101. Likewise, it is apparent from the general scheme of the directive that the ordinary legal procedure for the granting, review and withdrawal of marketing authorisation for plant protection products provides expressly that the Member States must take care to adjust the requirements relating to data in step with advances in technical and scientific knowledge.

102. The Community legislature also uses occasionally the expression appropriate methods to signify the need to constantly update the data provided in keeping with advances in science and technology. It seems clear to me that a marketing authorisation issued on the basis of obsolete data would necessarily have been granted inappropriately.

103. Lastly, I consider that a derogating transitional procedure cannot have as its effect the relaxation of the conditions for granting marketing authorisations as regards product safety. That would surely be the case were a State permitted to authorise a new product to be placed on the market on the basis of data provided in 1974 or were it not required to check whether information submitted in 1974 was still relevant in the light of current scientific and technical data.

104. I must therefore conclude that the competent national authority must assess whether the conditions laid down in Article 4(1)(b) to (f) of the directive have been complied with taking into account the state of science and technology at the time when the application is being considered.

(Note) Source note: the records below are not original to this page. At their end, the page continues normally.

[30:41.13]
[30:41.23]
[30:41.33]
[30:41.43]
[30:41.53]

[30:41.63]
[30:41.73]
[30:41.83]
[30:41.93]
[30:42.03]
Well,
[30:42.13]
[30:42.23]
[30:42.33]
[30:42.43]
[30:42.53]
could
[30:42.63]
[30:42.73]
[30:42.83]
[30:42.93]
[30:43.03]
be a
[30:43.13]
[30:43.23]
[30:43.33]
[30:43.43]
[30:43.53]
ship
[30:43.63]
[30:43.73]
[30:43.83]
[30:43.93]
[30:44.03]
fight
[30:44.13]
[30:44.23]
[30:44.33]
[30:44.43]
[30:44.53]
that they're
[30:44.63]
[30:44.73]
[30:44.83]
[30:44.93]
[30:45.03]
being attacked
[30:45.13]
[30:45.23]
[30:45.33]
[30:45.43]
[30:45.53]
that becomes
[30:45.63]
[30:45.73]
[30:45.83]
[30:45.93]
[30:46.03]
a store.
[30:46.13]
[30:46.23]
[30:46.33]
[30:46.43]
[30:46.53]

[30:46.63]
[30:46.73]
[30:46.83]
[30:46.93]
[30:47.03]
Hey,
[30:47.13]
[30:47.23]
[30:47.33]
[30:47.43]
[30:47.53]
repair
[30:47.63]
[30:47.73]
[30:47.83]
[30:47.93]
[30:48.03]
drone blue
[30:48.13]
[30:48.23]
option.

105. The Court is asked to specify the manner in which compliance with those requirements must be ensured by the competent national authority.

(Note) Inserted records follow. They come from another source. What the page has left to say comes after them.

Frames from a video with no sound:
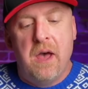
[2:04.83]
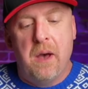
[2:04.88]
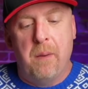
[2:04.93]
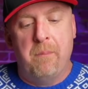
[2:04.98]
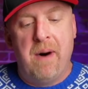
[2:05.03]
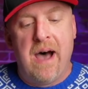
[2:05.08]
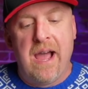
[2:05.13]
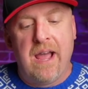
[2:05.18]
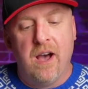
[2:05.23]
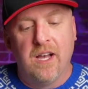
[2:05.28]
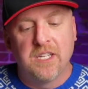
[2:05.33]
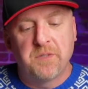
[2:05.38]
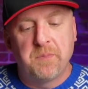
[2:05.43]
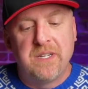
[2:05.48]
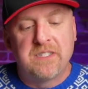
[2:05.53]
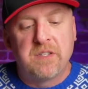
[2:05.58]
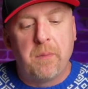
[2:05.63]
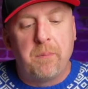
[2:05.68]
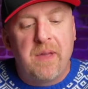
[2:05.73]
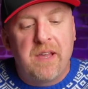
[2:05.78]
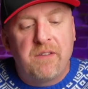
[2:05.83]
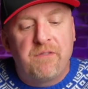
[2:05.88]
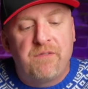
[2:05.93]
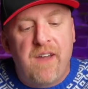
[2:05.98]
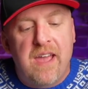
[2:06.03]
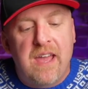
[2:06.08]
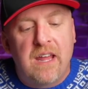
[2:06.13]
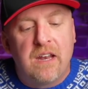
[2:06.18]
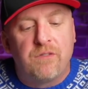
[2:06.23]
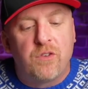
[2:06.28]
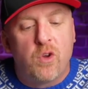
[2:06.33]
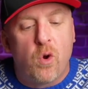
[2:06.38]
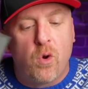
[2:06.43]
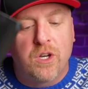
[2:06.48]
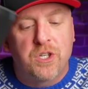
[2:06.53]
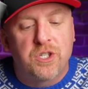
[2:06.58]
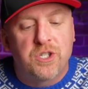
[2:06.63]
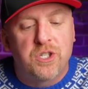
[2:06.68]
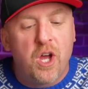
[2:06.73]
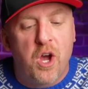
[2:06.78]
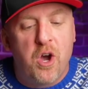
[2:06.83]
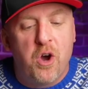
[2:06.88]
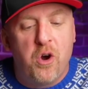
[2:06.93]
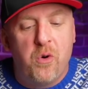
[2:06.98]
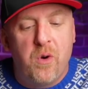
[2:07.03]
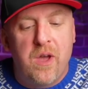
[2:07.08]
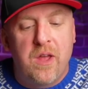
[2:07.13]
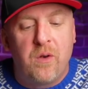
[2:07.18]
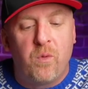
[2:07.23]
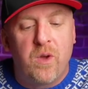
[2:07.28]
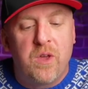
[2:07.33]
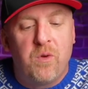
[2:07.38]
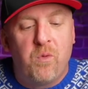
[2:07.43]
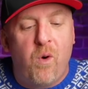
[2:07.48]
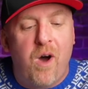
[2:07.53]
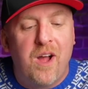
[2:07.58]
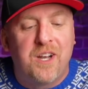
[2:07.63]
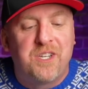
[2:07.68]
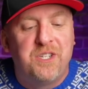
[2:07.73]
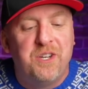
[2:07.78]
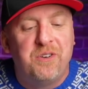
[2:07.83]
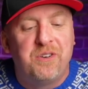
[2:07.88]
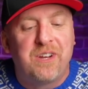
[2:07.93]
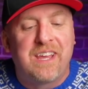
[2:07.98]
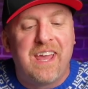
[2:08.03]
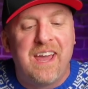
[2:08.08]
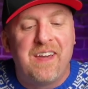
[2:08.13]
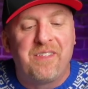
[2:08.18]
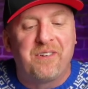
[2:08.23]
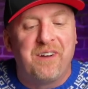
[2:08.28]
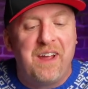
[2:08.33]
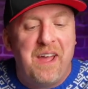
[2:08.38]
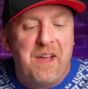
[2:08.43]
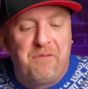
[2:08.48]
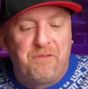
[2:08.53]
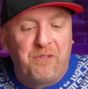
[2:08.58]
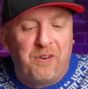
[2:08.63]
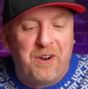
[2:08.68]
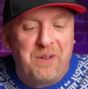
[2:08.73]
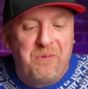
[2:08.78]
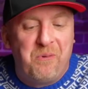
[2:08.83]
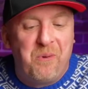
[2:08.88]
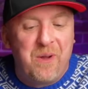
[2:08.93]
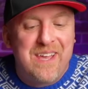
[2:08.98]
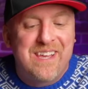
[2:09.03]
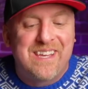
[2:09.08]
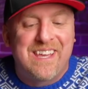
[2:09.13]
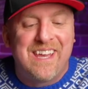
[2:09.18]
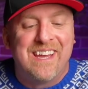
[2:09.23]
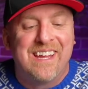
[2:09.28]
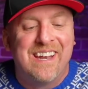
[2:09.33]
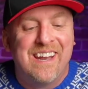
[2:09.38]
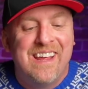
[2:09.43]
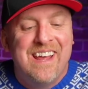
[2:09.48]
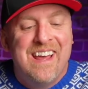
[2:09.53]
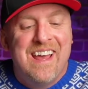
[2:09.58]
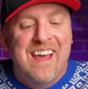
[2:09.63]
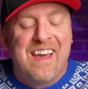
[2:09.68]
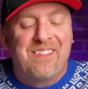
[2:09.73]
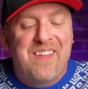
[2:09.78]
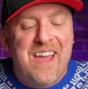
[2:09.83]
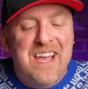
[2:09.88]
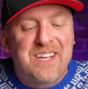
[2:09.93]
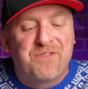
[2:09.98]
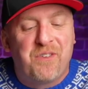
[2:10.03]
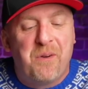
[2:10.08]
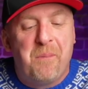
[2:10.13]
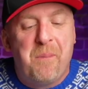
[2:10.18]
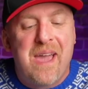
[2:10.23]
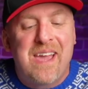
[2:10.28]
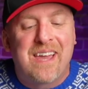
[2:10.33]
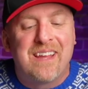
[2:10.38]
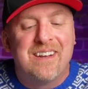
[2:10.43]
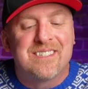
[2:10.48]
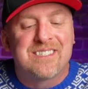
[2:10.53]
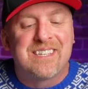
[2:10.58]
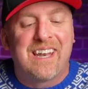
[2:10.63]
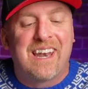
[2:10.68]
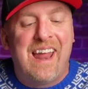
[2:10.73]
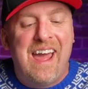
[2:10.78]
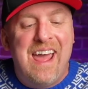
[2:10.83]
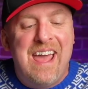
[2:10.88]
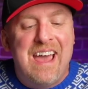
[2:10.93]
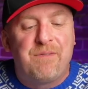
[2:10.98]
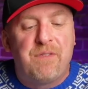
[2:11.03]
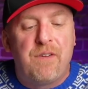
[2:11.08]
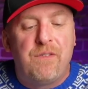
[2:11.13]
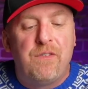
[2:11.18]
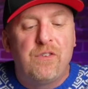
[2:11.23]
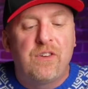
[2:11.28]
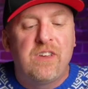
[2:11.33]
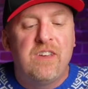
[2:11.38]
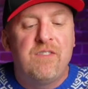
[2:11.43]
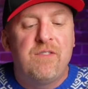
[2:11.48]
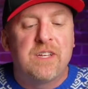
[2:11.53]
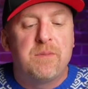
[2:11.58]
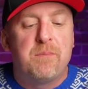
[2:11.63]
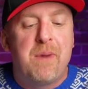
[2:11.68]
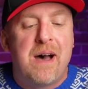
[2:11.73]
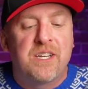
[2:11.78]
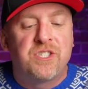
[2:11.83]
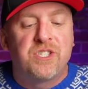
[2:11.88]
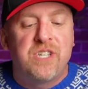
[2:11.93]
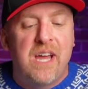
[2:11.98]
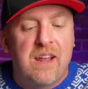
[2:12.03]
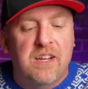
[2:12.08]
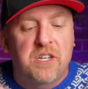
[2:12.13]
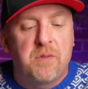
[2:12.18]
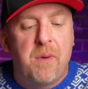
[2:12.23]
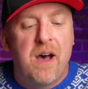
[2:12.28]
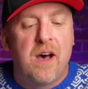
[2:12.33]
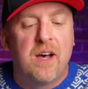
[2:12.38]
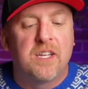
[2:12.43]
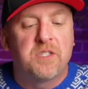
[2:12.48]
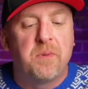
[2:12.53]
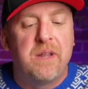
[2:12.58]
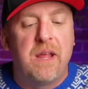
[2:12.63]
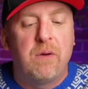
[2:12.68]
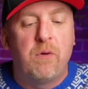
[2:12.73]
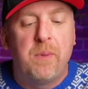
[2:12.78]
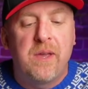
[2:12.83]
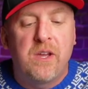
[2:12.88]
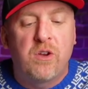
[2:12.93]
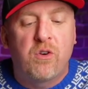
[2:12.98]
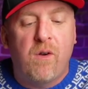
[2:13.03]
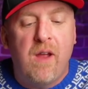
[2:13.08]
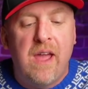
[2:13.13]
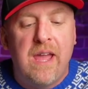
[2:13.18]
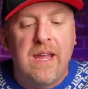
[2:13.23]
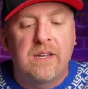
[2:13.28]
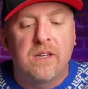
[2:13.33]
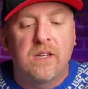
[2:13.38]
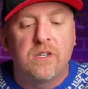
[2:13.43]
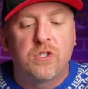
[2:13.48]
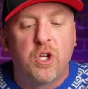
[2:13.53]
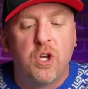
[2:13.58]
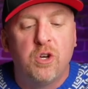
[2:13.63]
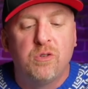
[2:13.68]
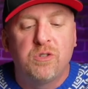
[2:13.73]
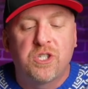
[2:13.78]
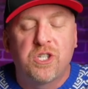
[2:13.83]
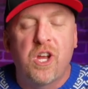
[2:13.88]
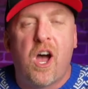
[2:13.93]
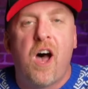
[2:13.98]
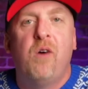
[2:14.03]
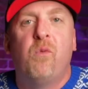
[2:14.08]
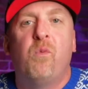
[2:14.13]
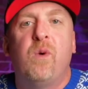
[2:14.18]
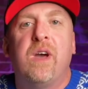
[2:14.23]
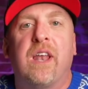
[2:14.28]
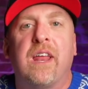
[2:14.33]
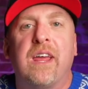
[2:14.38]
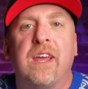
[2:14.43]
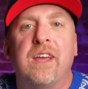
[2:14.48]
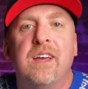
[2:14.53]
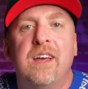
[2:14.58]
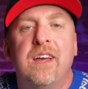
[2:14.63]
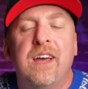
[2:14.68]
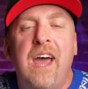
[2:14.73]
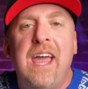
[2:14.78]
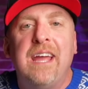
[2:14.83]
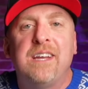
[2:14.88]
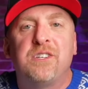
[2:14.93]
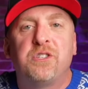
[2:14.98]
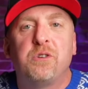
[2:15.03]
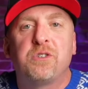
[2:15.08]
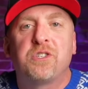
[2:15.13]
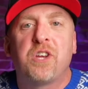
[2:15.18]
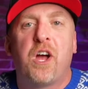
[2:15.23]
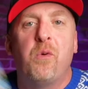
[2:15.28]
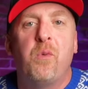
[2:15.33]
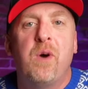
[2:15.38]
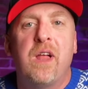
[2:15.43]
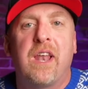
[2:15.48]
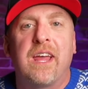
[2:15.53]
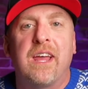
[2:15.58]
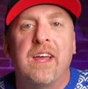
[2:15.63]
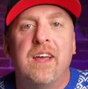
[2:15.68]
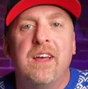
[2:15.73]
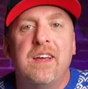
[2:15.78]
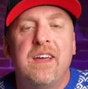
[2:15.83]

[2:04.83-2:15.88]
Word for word: my husband is a big fan of your show, and we watch you together every weekend. Thanks for making us laugh. If you give my shout-out to my husband, that would be great. Two-Shot Willie. Hey, Two-Shot Willie,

106. I have set out ample reasons for considering that, in ascertaining whether those requirements have been complied with, it is for the Member State to apply the national provisions in force. I would argue, for the same reasons, that, during the transitional period and pending the adoption of the relevant Community provisions, it is in applying the national rules in force that the Member State must ascertain that the conditions laid down in Article 4(1)(b) to (f) of the directive continue to be satisfied taking into account the state of science and technology at the time when the application is being considered.

Conclusion

107. In view of the foregoing observations, I would propose that the Court give the following answers to the questions referred by the High Court of Justice of England and Wales, Queen's Bench Division (Divisional Court):

(1) Article 8(3) of Council Directive 91/414/EEC of 15 July 1991 concerning the placing of plant protection products on the market must be interpreted as meaning that the procedure which it lays down is to be applied whenever a Member State authorises the placing on the market on its territory of a new plant protection product containing an active substance analogous to that contained in a plant protection product on the market two years after the date of notification of the directive. During the transitional period and pending the adoption of the relevant Community provisions, Articles 8(3) and 13(6) of the directive must be interpreted as meaning that the Member State is obliged to ensure that the requirements laid down in Article 4(1)(b) to (f) of the directive are fulfilled by the applicant for authorisation. To that end, the Member State is to apply the national rules in force concerning the production of data.

(2) Article 8(3) of Directive 91/414 must be interpreted as meaning that the Member State must assess whether the conditions laid down in the abovementioned Article 4(1)(b) to (f) have been complied with taking into account the state of science and technology. During the transitional period and pending the adoption of the relevant Community provisions, Articles 8(3) and 13(6) of the directive must be interpreted as meaning that Member States are obliged to ensure that the requirements laid down in Article 4(1)(b) to (f) of the directive are fulfilled by the applicant for authorisation. To that end, the Member State is to apply the national rules in force concerning the production of data.